→ **TO DO**
Beginning with the line that contains "[00:00:06.25 to 00:00:07.29]", write out each remaining line of the records below exactly. Do not copy any picture.
#### LISTED ENTRIES
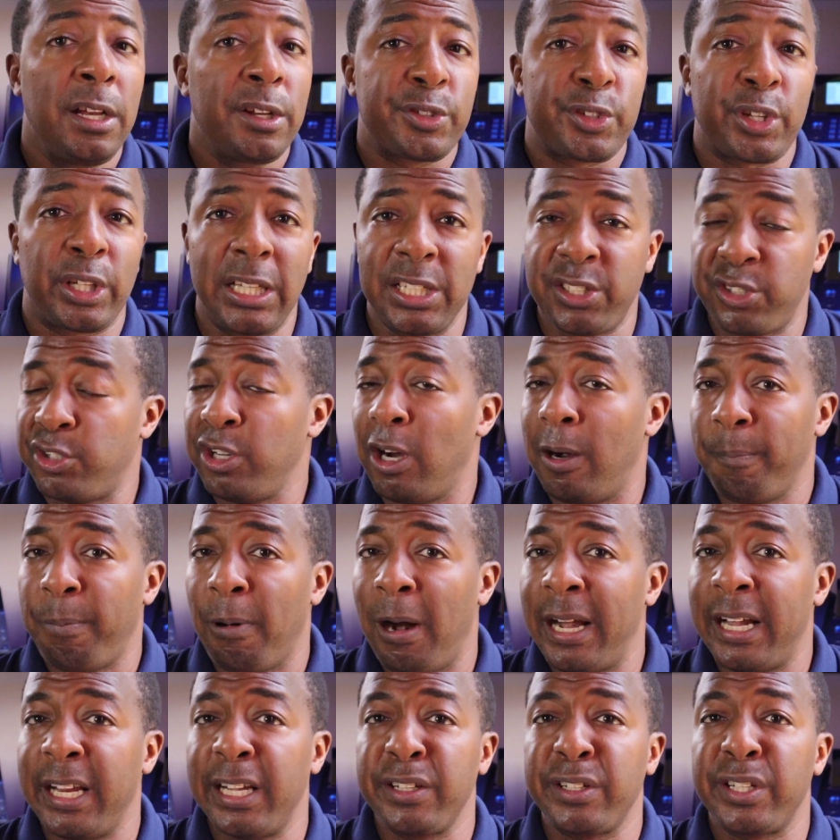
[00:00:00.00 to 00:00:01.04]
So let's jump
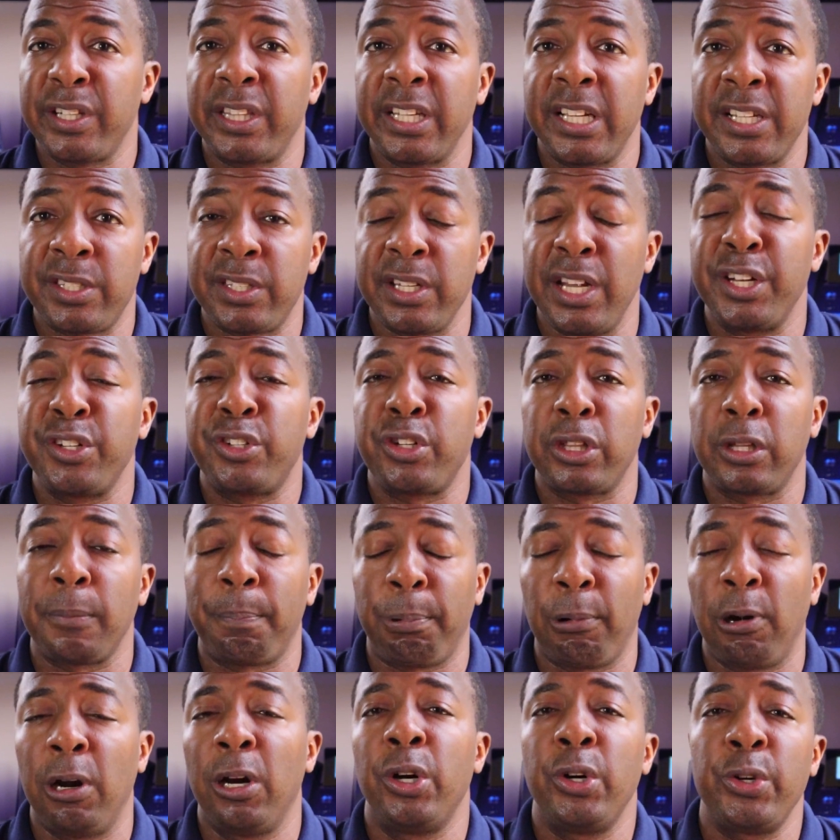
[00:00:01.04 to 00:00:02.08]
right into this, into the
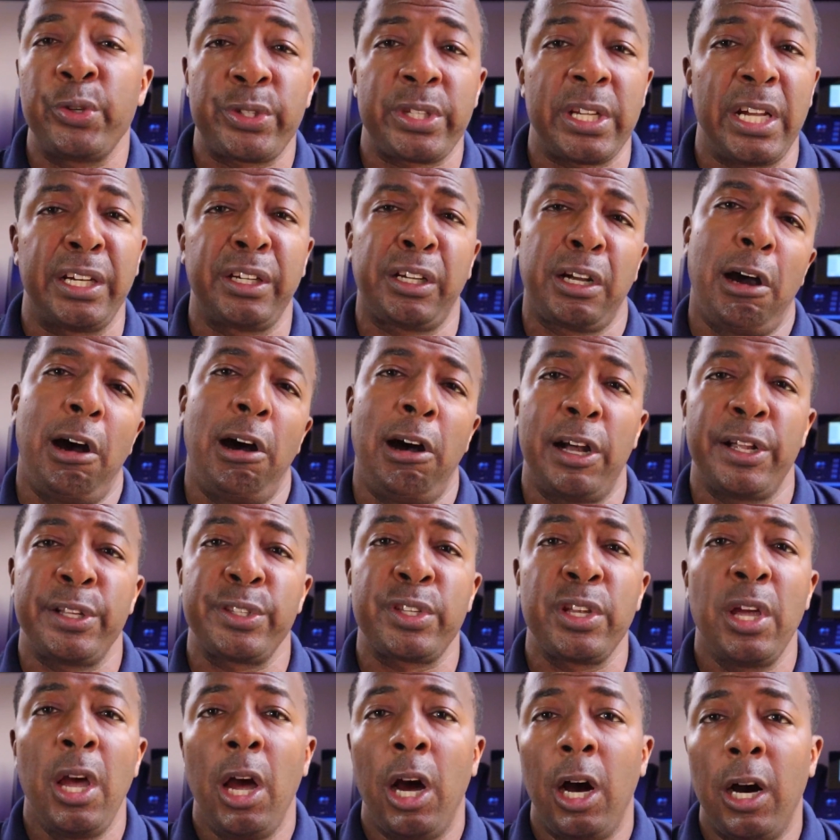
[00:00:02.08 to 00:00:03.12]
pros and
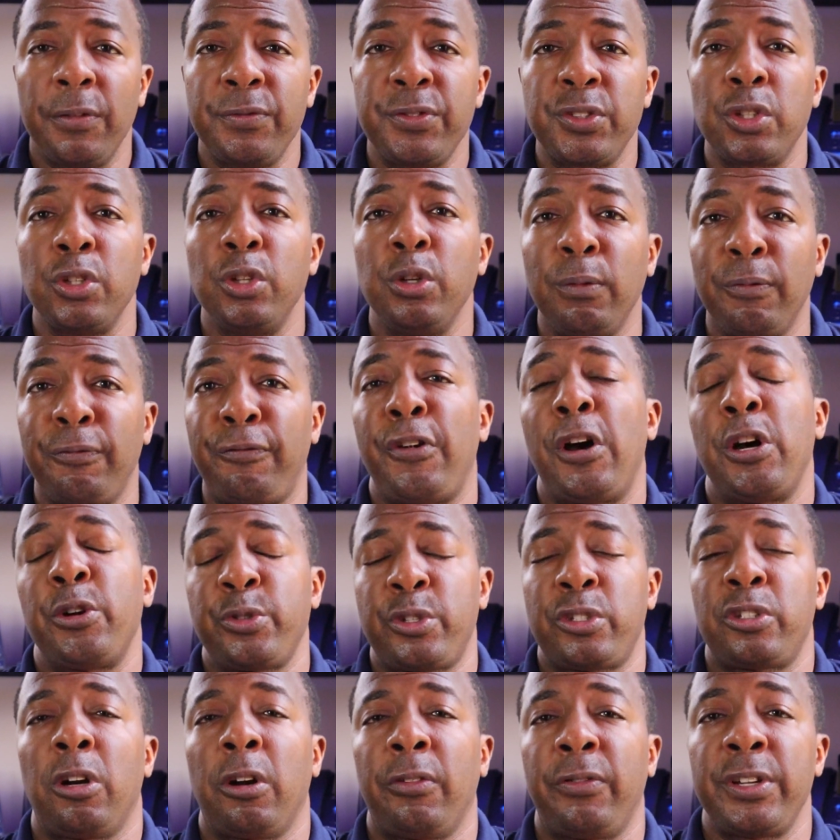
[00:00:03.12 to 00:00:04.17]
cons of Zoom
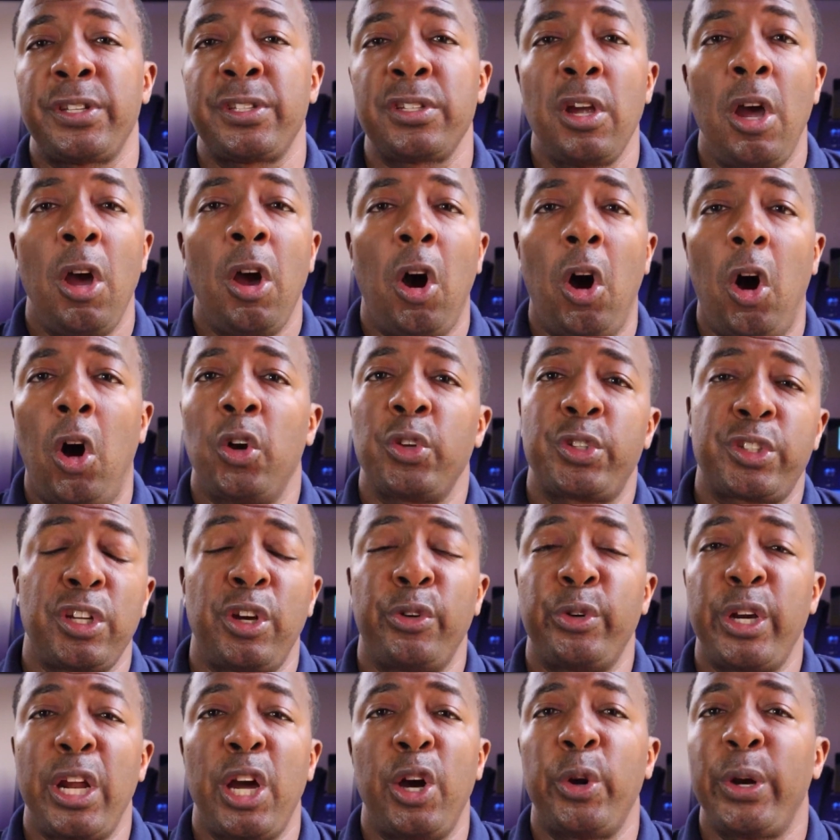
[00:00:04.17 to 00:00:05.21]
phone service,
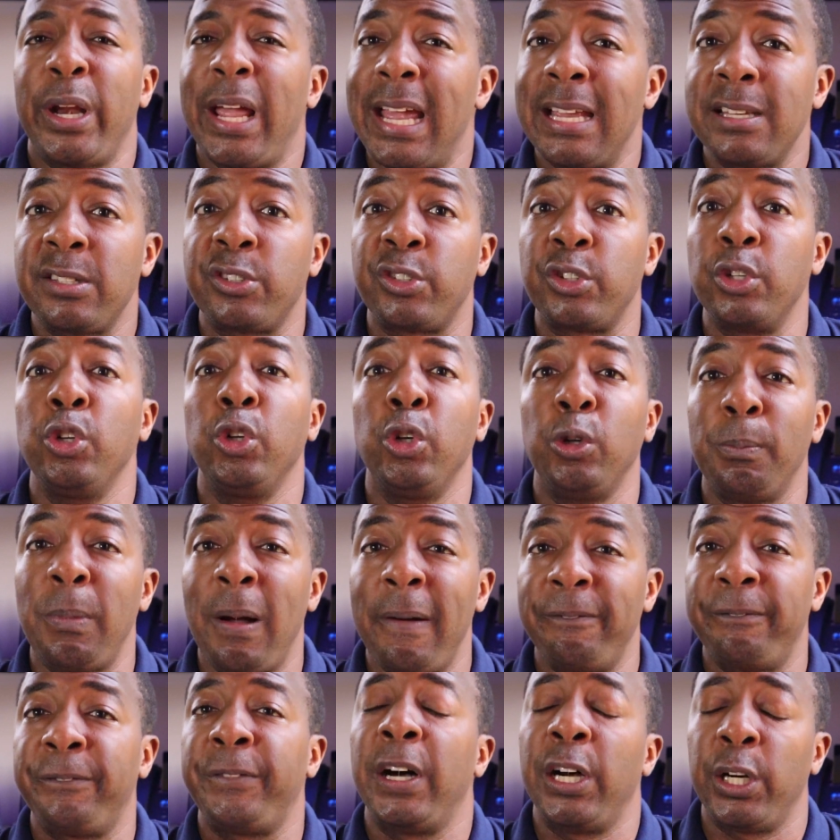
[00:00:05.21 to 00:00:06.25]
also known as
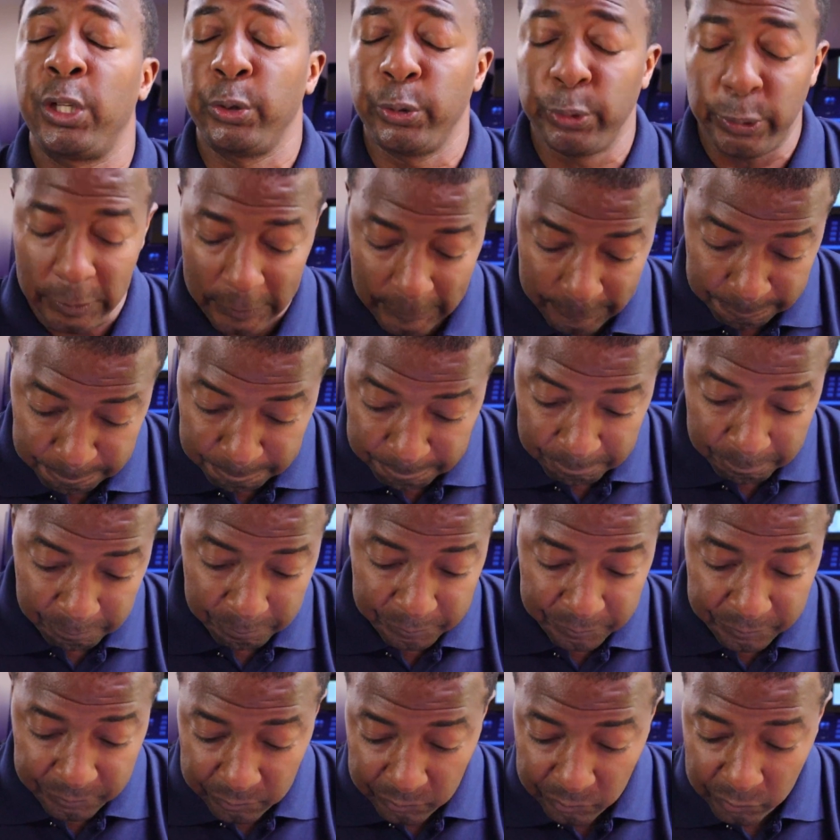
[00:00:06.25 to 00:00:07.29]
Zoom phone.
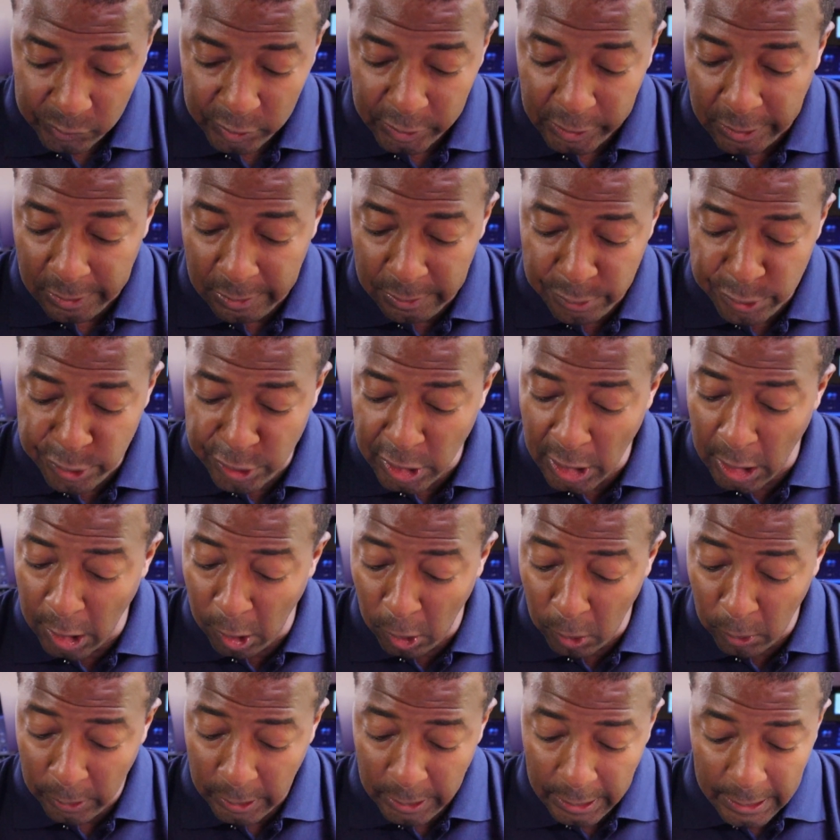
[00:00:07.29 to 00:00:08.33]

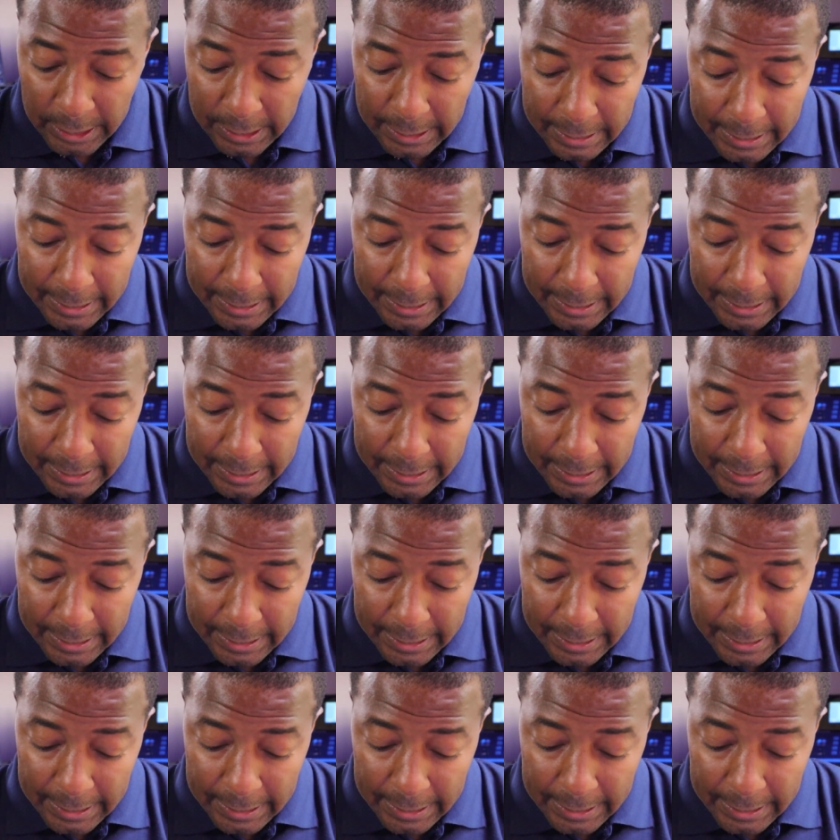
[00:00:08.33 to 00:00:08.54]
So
########
→ **PROBLEM SOLUTION**
[00:00:06.25 to 00:00:07.29]
Zoom phone.
[00:00:07.29 to 00:00:08.33]

[00:00:08.33 to 00:00:08.54]
So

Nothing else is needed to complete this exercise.